Background: Massively parallel sequencing systems continue to improve on data output, while leaving labor-intensive library preparations a potential bottleneck. Efforts are currently under way to relieve the crucial and time-consuming work to prepare DNA for high-throughput sequencing.
Methodology/principal findings: In this study, we demonstrate an automated parallel library preparation protocol using generic carboxylic acid-coated superparamagnetic beads and polyethylene glycol precipitation as a reproducible and flexible method for DNA fragment length separation. With this approach the library preparation for DNA sequencing can easily be adjusted to a desired fragment length. The automated protocol, here demonstrated using the GS FLX Titanium instrument, was compared to the standard manual library preparation, showing higher yield, throughput and great reproducibility.

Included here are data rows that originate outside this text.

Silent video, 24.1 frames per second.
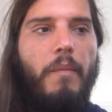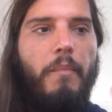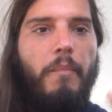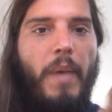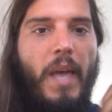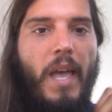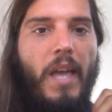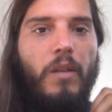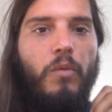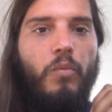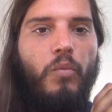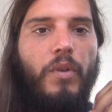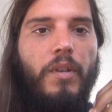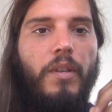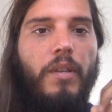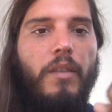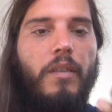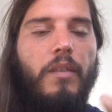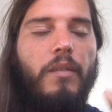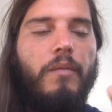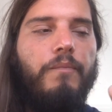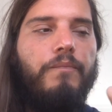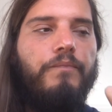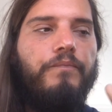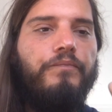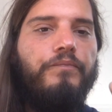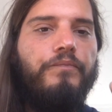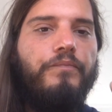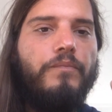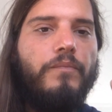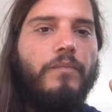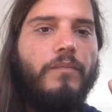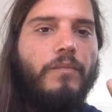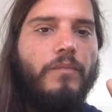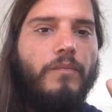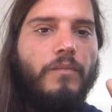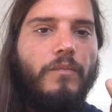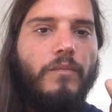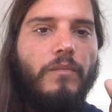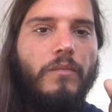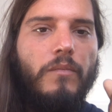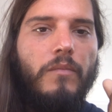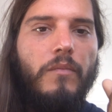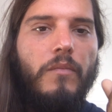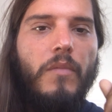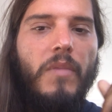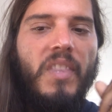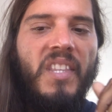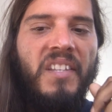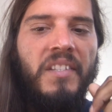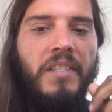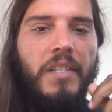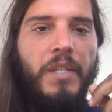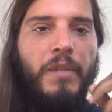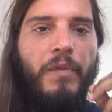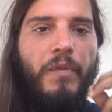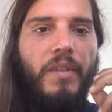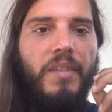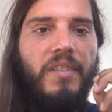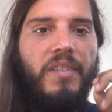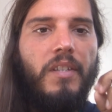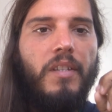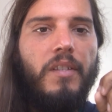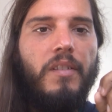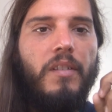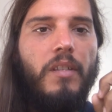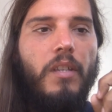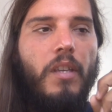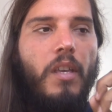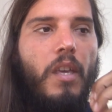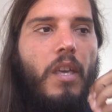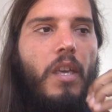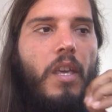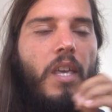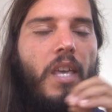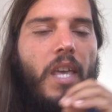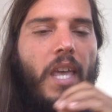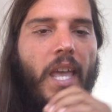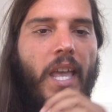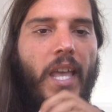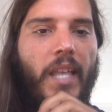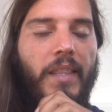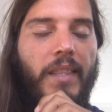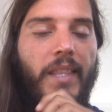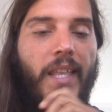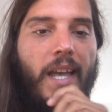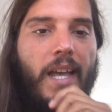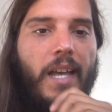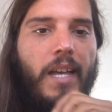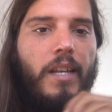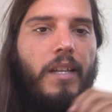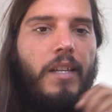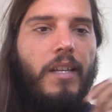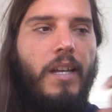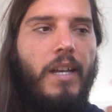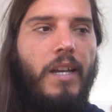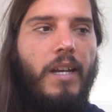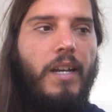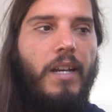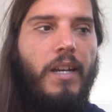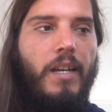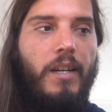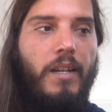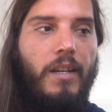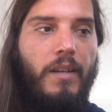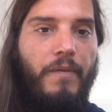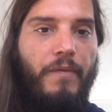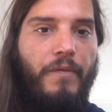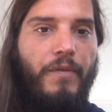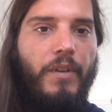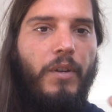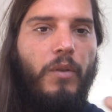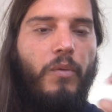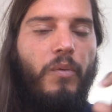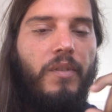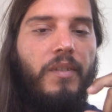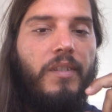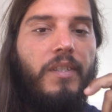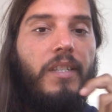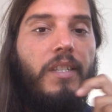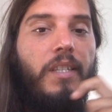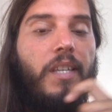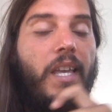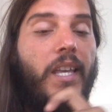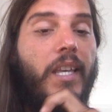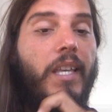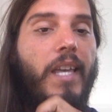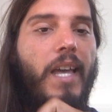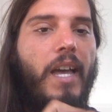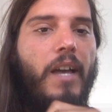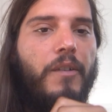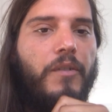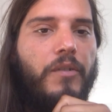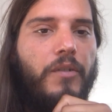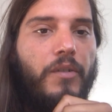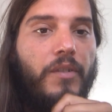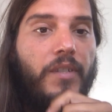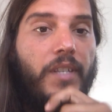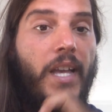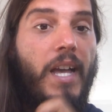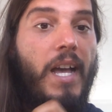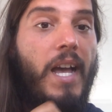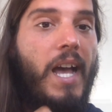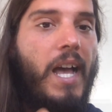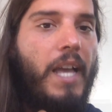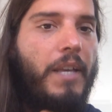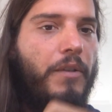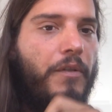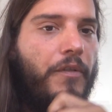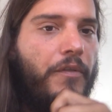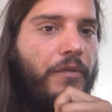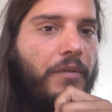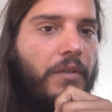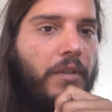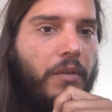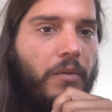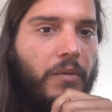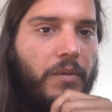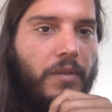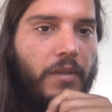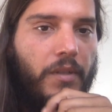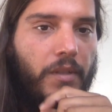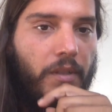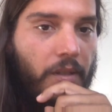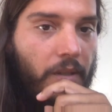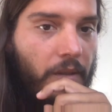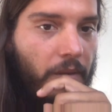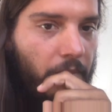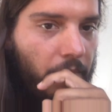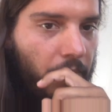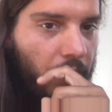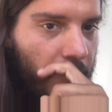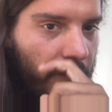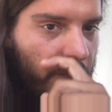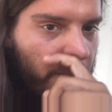bandwidth this is physics and that uh, frequency encounters a higher frequency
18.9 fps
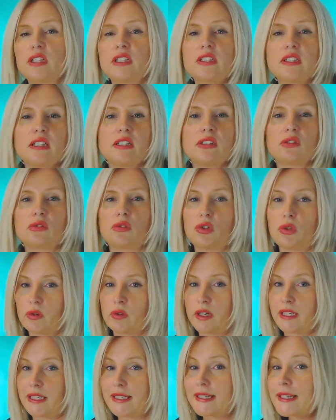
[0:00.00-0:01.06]
these are
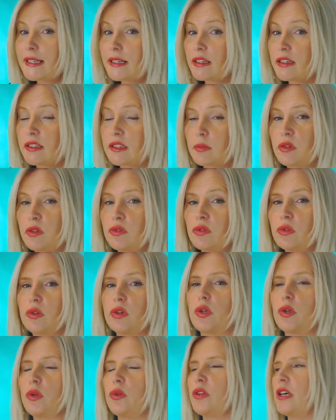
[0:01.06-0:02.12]
your ideas
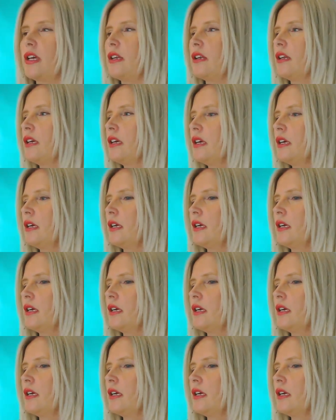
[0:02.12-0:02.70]
before you then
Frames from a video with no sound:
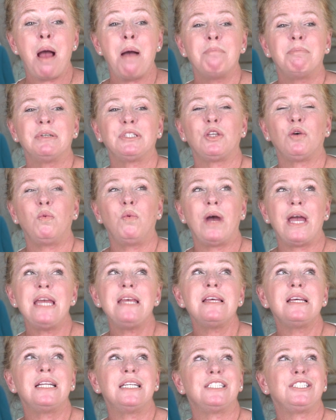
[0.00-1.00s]
But the way
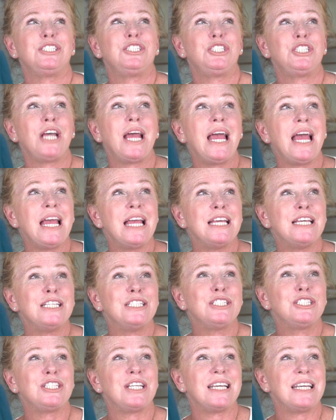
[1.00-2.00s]
that it's changed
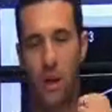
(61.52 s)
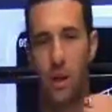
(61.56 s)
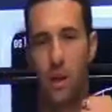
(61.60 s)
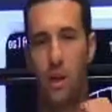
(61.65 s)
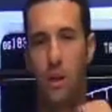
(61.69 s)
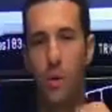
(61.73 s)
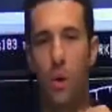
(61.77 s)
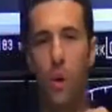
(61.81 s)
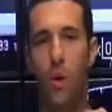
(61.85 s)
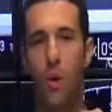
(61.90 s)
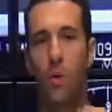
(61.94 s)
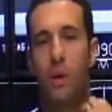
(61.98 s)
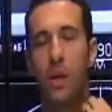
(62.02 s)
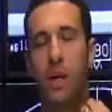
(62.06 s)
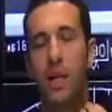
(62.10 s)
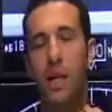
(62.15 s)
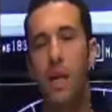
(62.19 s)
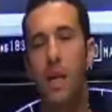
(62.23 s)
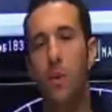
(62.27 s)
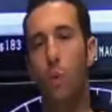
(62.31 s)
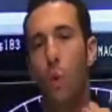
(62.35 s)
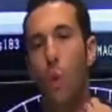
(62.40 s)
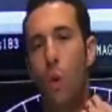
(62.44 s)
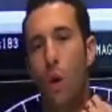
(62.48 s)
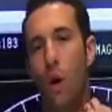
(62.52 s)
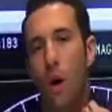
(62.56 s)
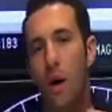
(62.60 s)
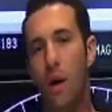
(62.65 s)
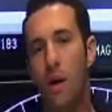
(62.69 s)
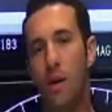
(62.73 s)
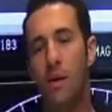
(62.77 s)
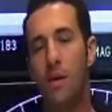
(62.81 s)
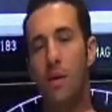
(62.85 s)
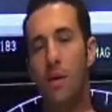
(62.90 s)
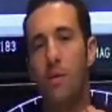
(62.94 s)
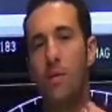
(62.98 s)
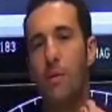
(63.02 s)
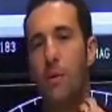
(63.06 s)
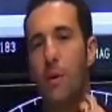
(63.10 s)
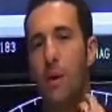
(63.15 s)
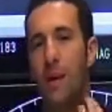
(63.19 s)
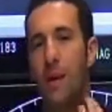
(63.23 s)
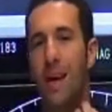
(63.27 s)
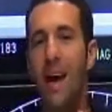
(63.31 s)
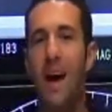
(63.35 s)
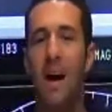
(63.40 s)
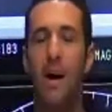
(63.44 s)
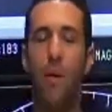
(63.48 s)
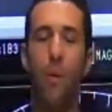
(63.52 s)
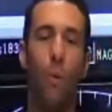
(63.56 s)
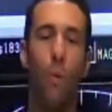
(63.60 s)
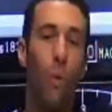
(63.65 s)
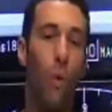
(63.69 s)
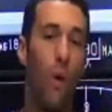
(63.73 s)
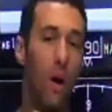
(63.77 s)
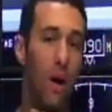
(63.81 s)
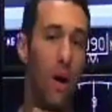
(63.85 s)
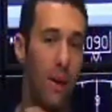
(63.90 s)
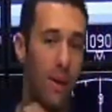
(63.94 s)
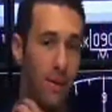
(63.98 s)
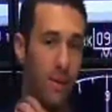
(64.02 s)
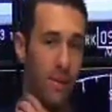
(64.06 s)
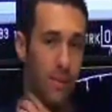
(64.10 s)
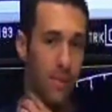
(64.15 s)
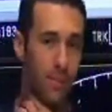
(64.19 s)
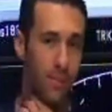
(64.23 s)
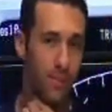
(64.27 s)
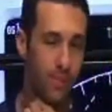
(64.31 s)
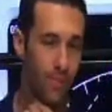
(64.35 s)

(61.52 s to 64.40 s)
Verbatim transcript: You only need one for a cat one.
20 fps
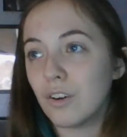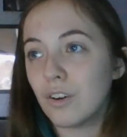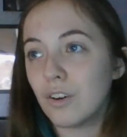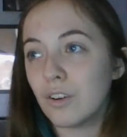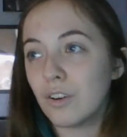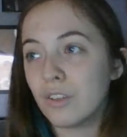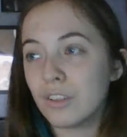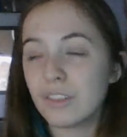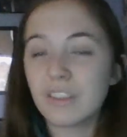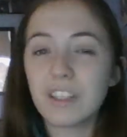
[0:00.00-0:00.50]

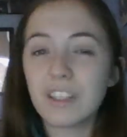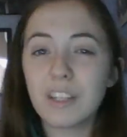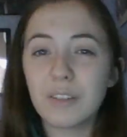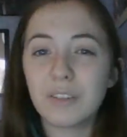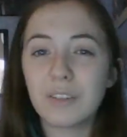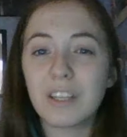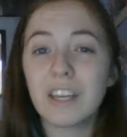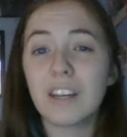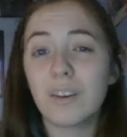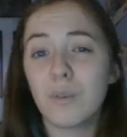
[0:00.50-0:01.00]
honestly, I
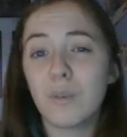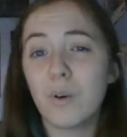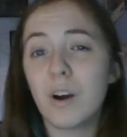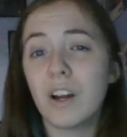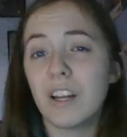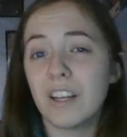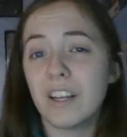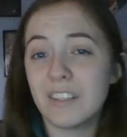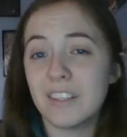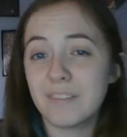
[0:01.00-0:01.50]
was getting
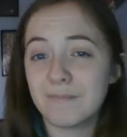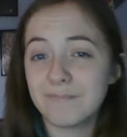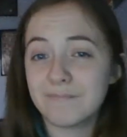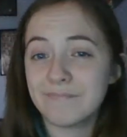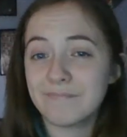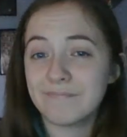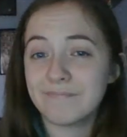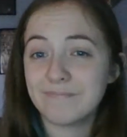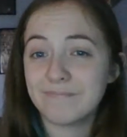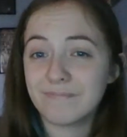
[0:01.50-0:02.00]
quite
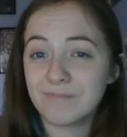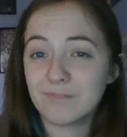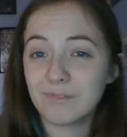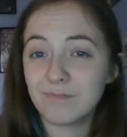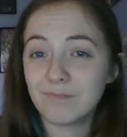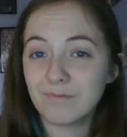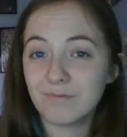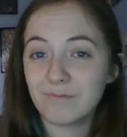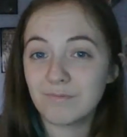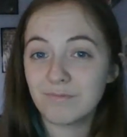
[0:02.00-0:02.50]

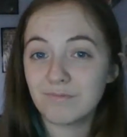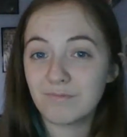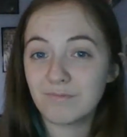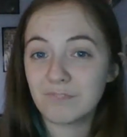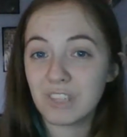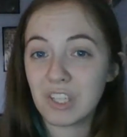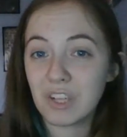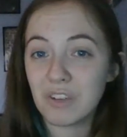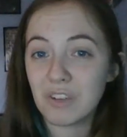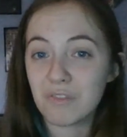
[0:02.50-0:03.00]

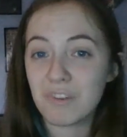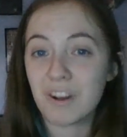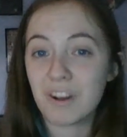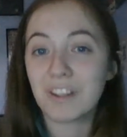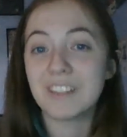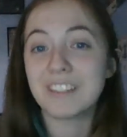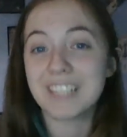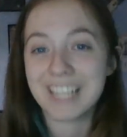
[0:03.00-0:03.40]
run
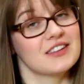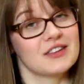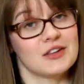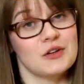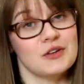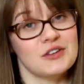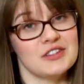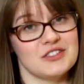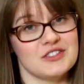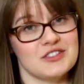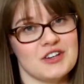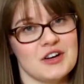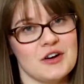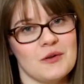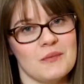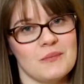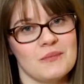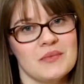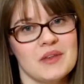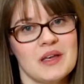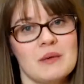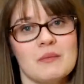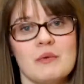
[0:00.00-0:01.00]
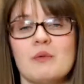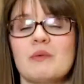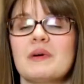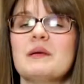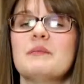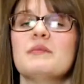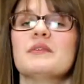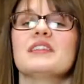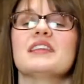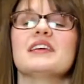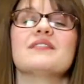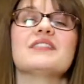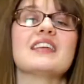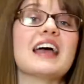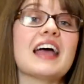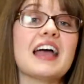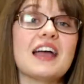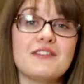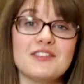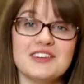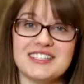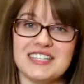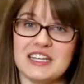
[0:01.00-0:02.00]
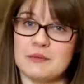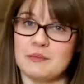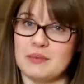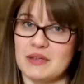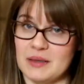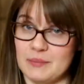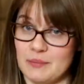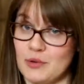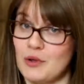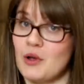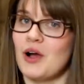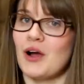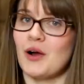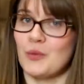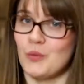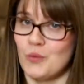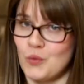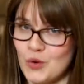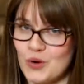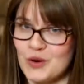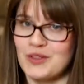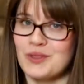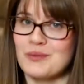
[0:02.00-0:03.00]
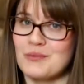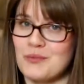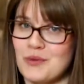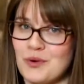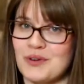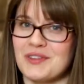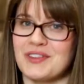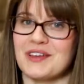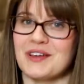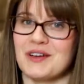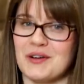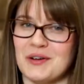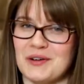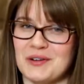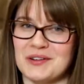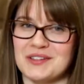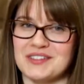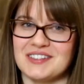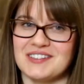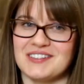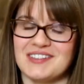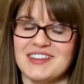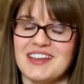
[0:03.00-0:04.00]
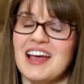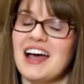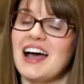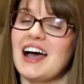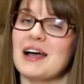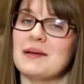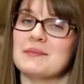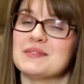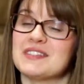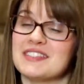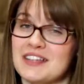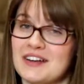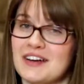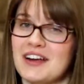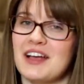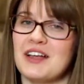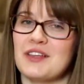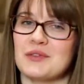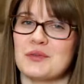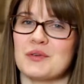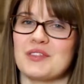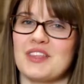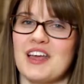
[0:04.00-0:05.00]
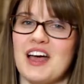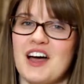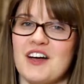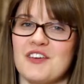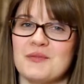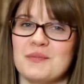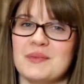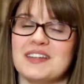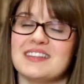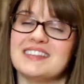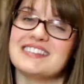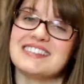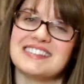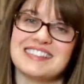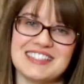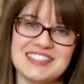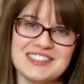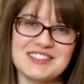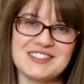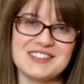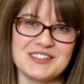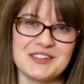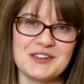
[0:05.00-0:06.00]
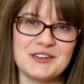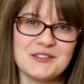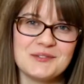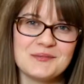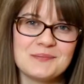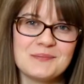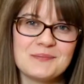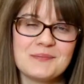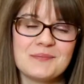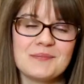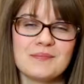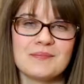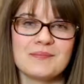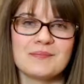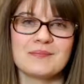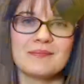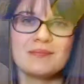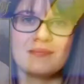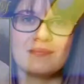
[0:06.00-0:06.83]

The Goldie Show, where we believe that everyday people are worth more than gold. I'm Sarah Ellsworth Hoffman. See you soon.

In addition, 12 libraries were prepared and uniquely tagged in parallel, and the distribution of sequence reads between these indexed samples could be improved using quantitative PCR-assisted pooling.
Conclusions/significance: We present a novel automated procedure that makes it possible to prepare 36 indexed libraries per person and day, which can be increased to up to 96 libraries processed simultaneously. The yield, speed and robust performance of the protocol constitute a substantial improvement to present manual methods, without the need of extensive equipment investments. The described procedure enables a considerable efficiency increase for small to midsize sequencing centers.